*DIRECTIONS*.
Each line of the records must appear in your answer exactly, with no pictures.

*** Opening of EXERCISE DATA ***

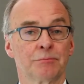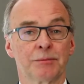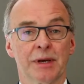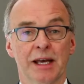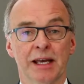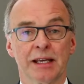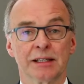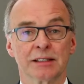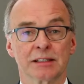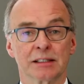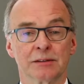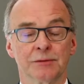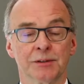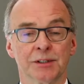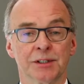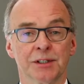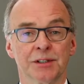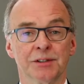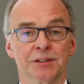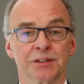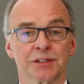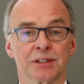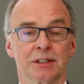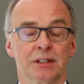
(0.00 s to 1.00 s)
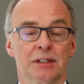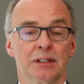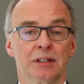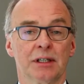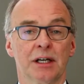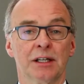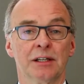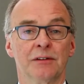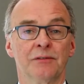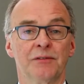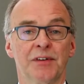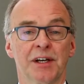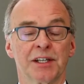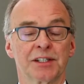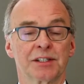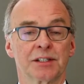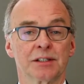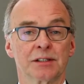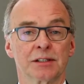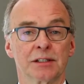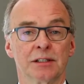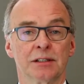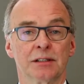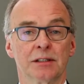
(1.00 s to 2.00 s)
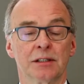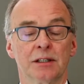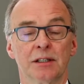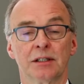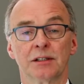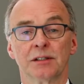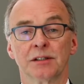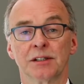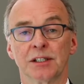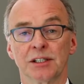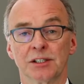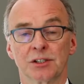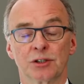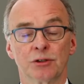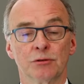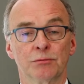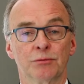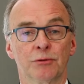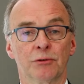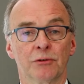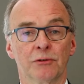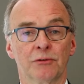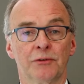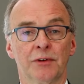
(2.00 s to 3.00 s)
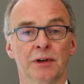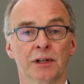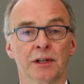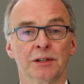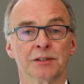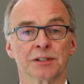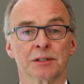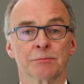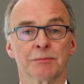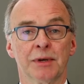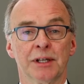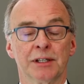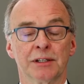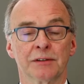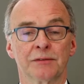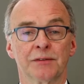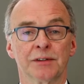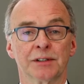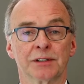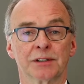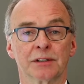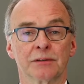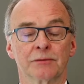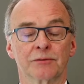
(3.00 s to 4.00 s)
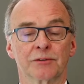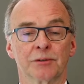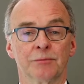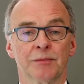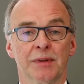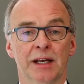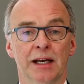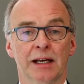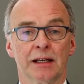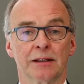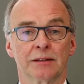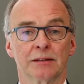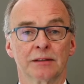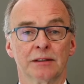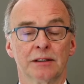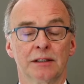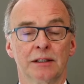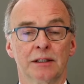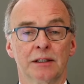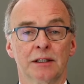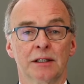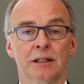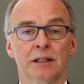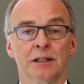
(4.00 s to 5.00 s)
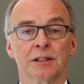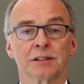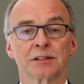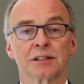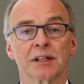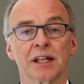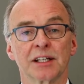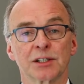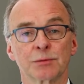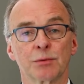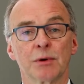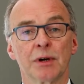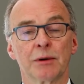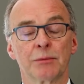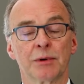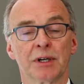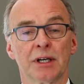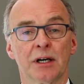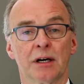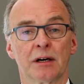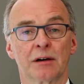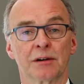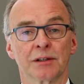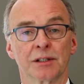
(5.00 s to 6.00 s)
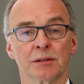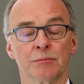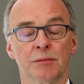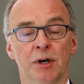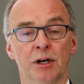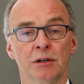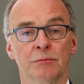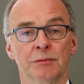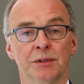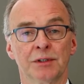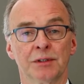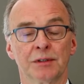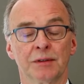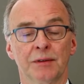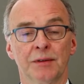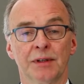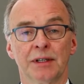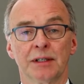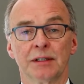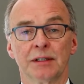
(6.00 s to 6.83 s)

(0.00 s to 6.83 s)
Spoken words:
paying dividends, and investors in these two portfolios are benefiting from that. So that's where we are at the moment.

*** Close of EXERCISE DATA ***

*RESPONSE AREA*.
(0.00 s to 1.00 s)
(1.00 s to 2.00 s)
(2.00 s to 3.00 s)
(3.00 s to 4.00 s)
(4.00 s to 5.00 s)
(5.00 s to 6.00 s)
(6.00 s to 6.83 s)

(0.00 s to 6.83 s)
Spoken words:
paying dividends, and investors in these two portfolios are benefiting from that. So that's where we are at the moment.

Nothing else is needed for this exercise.